Lesson 37 • Advanced
Vector Databases & Embeddings
By the end of this lesson you'll be able to turn data into vectors, search them by meaning with the right similarity metric, and pick between FAISS, Pinecone, Chroma, pgvector, and Weaviate.
What You'll Learn in This Lesson
- ✓What an embedding is and why similar things sit close together
- ✓Cosine vs dot product vs Euclidean — and when to use each
- ✓Write a brute-force nearest-neighbour search in plain Python
- ✓How ANN and HNSW make search fast at scale
- ✓Index vs brute force, and filtering search by metadata
- ✓Choose between FAISS, Pinecone, Chroma, pgvector, Weaviate
📚 Real-World Analogy: the librarian who reads minds
A traditional database is a card catalogue: it finds a book only if you know its exact title or author. A vector database is the brilliant librarian who finds books by meaning, not by title. You say "something like Harry Potter," and they walk you to other fantasy novels with magic and boarding schools — even though none share the words "Harry" or "Potter."

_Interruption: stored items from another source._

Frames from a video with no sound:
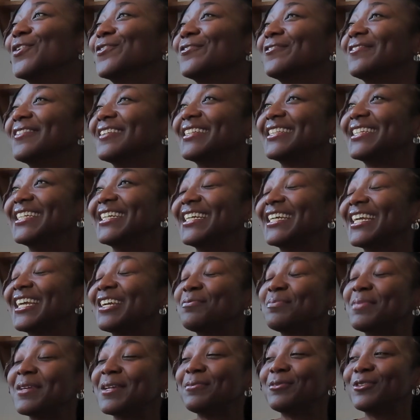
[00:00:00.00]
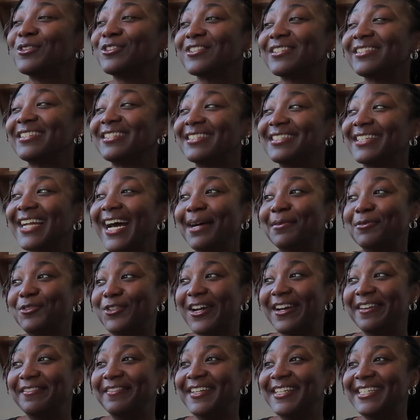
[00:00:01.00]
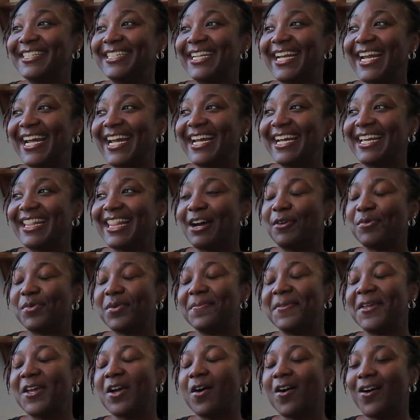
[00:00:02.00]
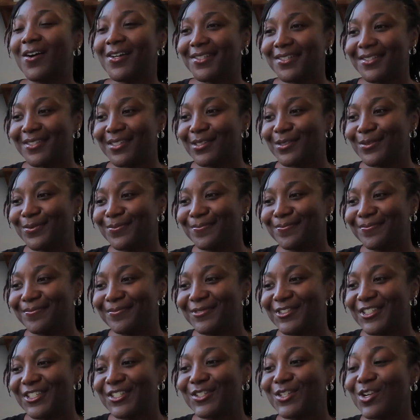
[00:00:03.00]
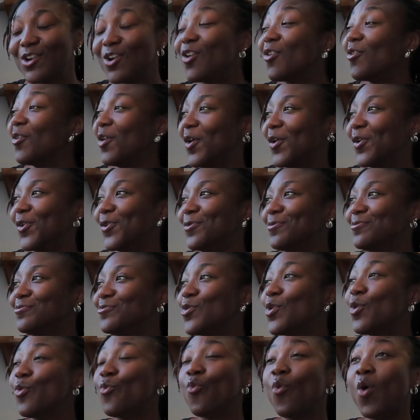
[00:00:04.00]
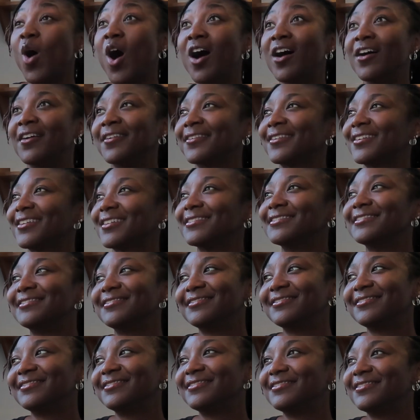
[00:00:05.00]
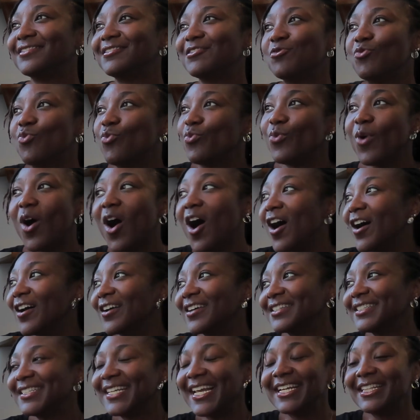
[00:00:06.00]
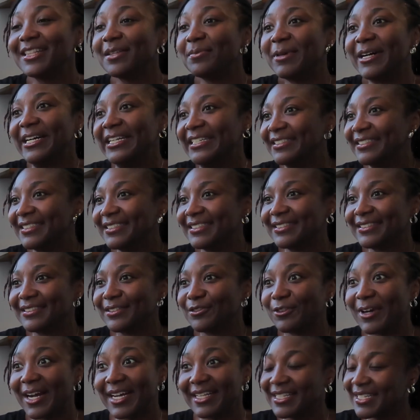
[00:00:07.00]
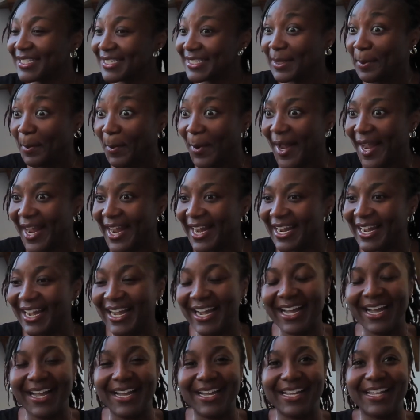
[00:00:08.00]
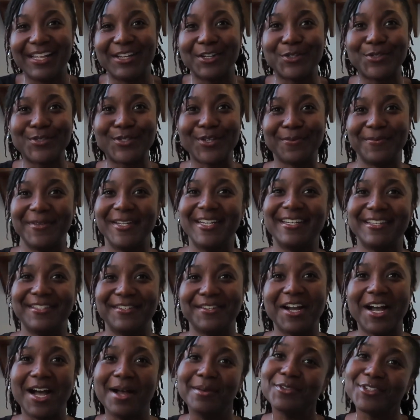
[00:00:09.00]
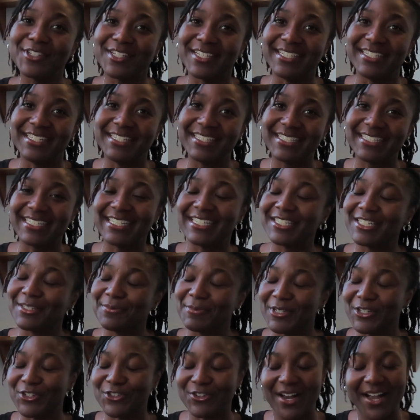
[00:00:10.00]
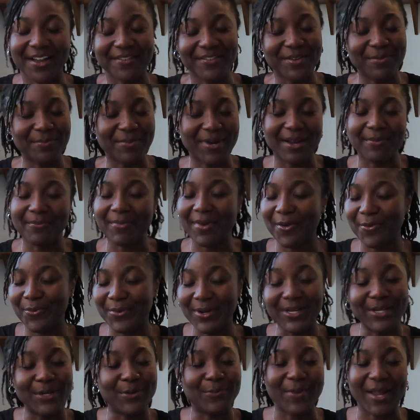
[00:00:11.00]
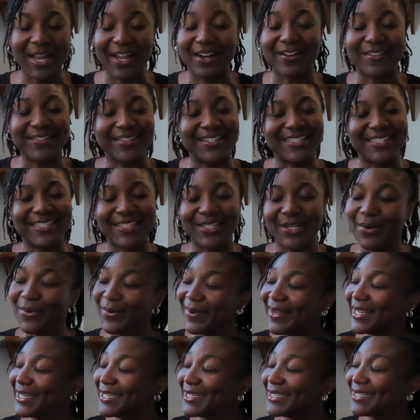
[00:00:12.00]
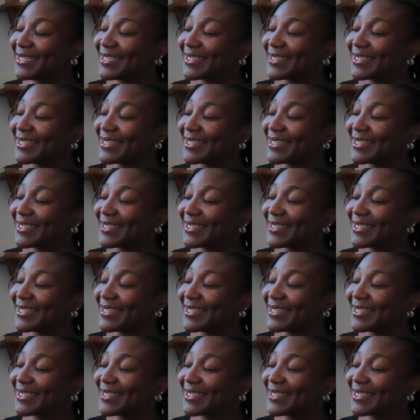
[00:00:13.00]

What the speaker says: really, can people just stop driving today? That would be awesome. Just go home. Walk. Take the bus. Ride the subway. There's so many other options than to be driving by my window making all this noise.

How does the librarian do it? In their head, every book has a position based on its themes: fantasy books cluster in one corner, cookbooks in another. "Closeness" in that mental map means "similar in meaning." A vector database makes that map literal: each item becomes a point in space (an embedding), and search means "find the nearest points to where the query lands."
1Embeddings: meaning as a list of numbers
An embedding is a list of numbers (a vector) that captures the meaning of something — a word, a sentence, an image. An embedding model is trained so that similar inputs get similar vectors, meaning they point in nearly the same direction in space.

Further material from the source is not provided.